Voltaire’s Candide tells the story of a young man, namely Candide, who lives a life of sheltered optimism.  His professor Dr. Pangloss, a teacher of “métaphysico-théologo-cosmolonigologie”, tells him that this world is the best of all possible worlds (the work depicts this with blistering mockery), which Candide accepts and is indoctrinated as such. For example, when Candide witnesses the earthquake of Lisbon, and the subsequent deaths of some 50,000 people, he accepts the reasoning that the earthquake must have been for the best, for if the earthquake happened in Lisbon, then the same earthquake could not have happened anywhere else.  Candide’s love interest, Lady Cunégonde, is also subjected to the ruminating experience of watching Dr. Pangloss “giving a lecture in experimental philosophy” to a chambermaid, which is much more lewd than it sounds.    

I trust that when I was a prep, I was just as optimistic as Candide and just as sexually incognizant as Lady Cunégonde.  I truly, truly believed once that I would never receive a single dickey during my time at Exeter, and fell prey to the mythos that there was some prize at the prize assembly that rewarded perfect attendance.  I also supposed for the longest time, as a prep, that the senior proctor who lived in the room next to me enjoyed using his bed as a trampoline at the most obscure, most obnoxious hours of the day.   In the same way, unfortunately Exeter has made me cynical, something that I feel is due process with the loss of innocence.  My senior quote reads from H.L. Mencken, “The cynics are right nine times of ten.”   Cynicism truly seeps into us all inevitably (what a cynical thing to say).  The annoyance and disgust at which upper classmen often use to denigrate lower classmen is beyond well justified: there is something about this place that really cracks and shrivels optimism.  Ironically so, a place where the best and brightest students are fashioned and shaped to lead the world down a supposedly bright path is also the one who graduates seniors who leave more jaded than a Buddha pendant.  I find that we would all agree with Voltaire: which one of us honestly believes in Leibniz’s theodicy?  The very fact that we are forced to go to assembly over the course of four years is likely to convince any Exonian, in my opinion, that we do not live in the best of all possible worlds.  Include some of the injustices we see going on not only in the world, but also sometimes at Exeter: most of us would find Candide and Dr. Pangloss fools, incapable to seeing the truth.   
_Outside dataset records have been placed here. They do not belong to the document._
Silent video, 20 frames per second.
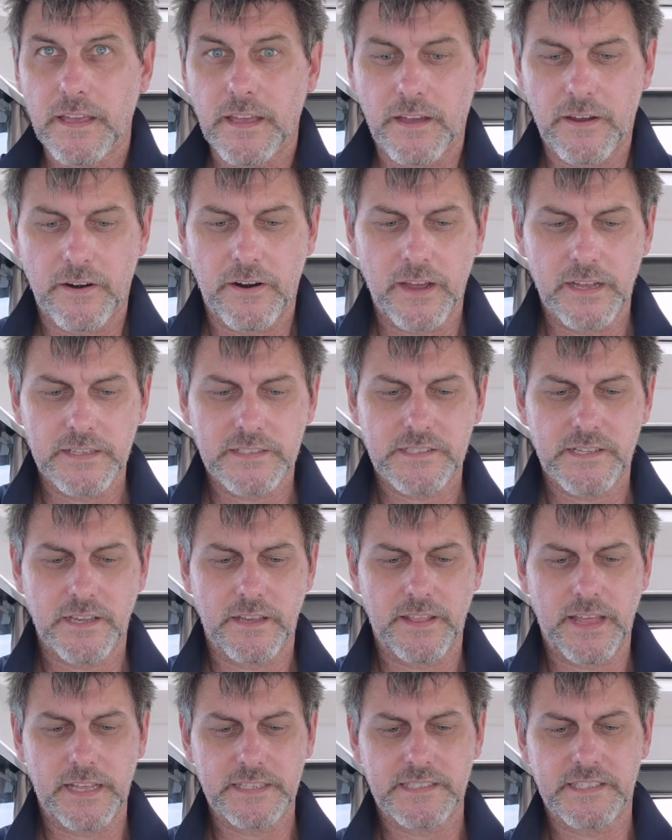Alright,
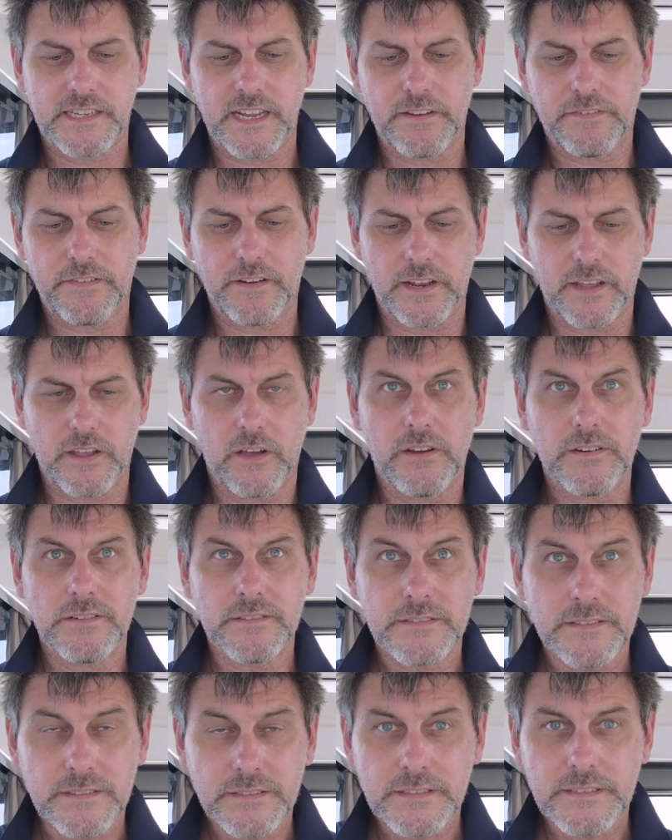so that's definitely on.
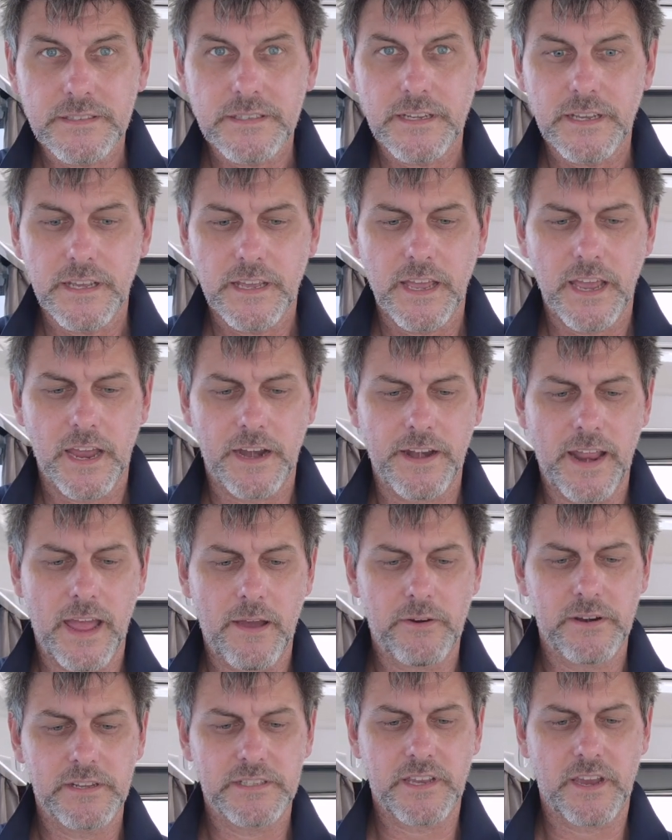And now
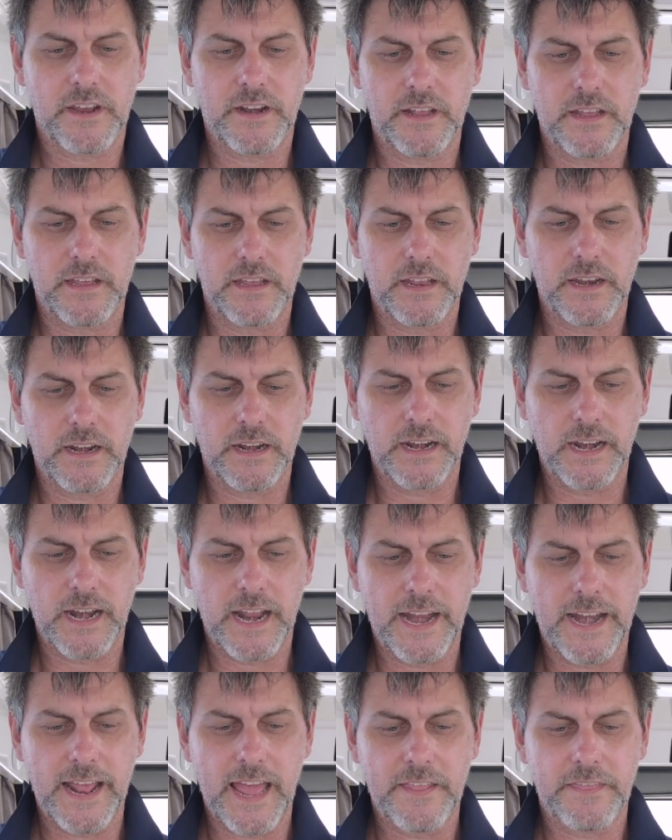we're just going to
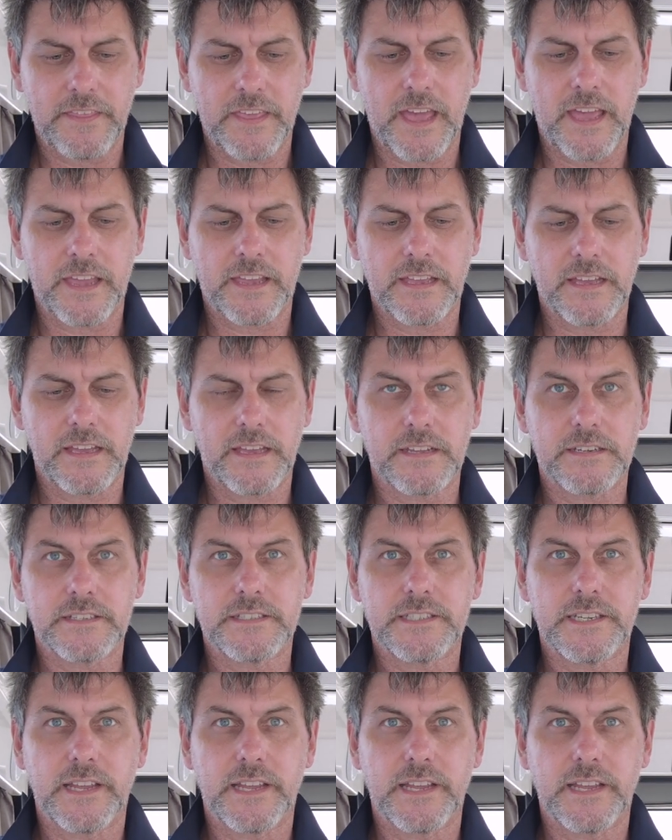let out the anchor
Cynicism is good: it keeps us away from deception, from the snake-oil salesmen who peddle their wares, from too easily looking towards the ceiling for the word gullible.  A cynic is the man who looks for a gravesite when he sees fresh flowers.  Being cynical has prevented us, although increasingly less so, from accepting socialist economic institutions that ravaged Eastern Europe only thirty years ago, which seem to have already been forgotten. 

But in this Hegelian type of development of consciousness, its also valuable to remember where we first started: the first consciousness, the starry-eyed freshman who has set foot at Exeter to being their journey with no boundaries set up, with no fight to the death between man and slave that we know as the competitive nature of Exeter.  It’s so easy to take this all for granted, how Exeter has changed each and every one of us to become better people and to become more mature, more thoughtful and more intellectually diverse.  When I am left here reflecting, the things that come to mind first are not the unscrupulous parts of Exeter, which I don’t think any of us would doubt exist. The things that float to the surface of my consciousness are the times that I have spent with my friends and all the stupid (but not too stupid) things that I have done with them, and the incredible teachers that I have had the pleasure of being taught by and their respective classes. So when we, seniors of the class of 2016, look to the future, let us not be bogged down by bemoaning and grumbling as we have been conditioned to do, and simply remember that we once had a grand old time down in New Hampshire at an old, wonderful, boarding school, called PEA.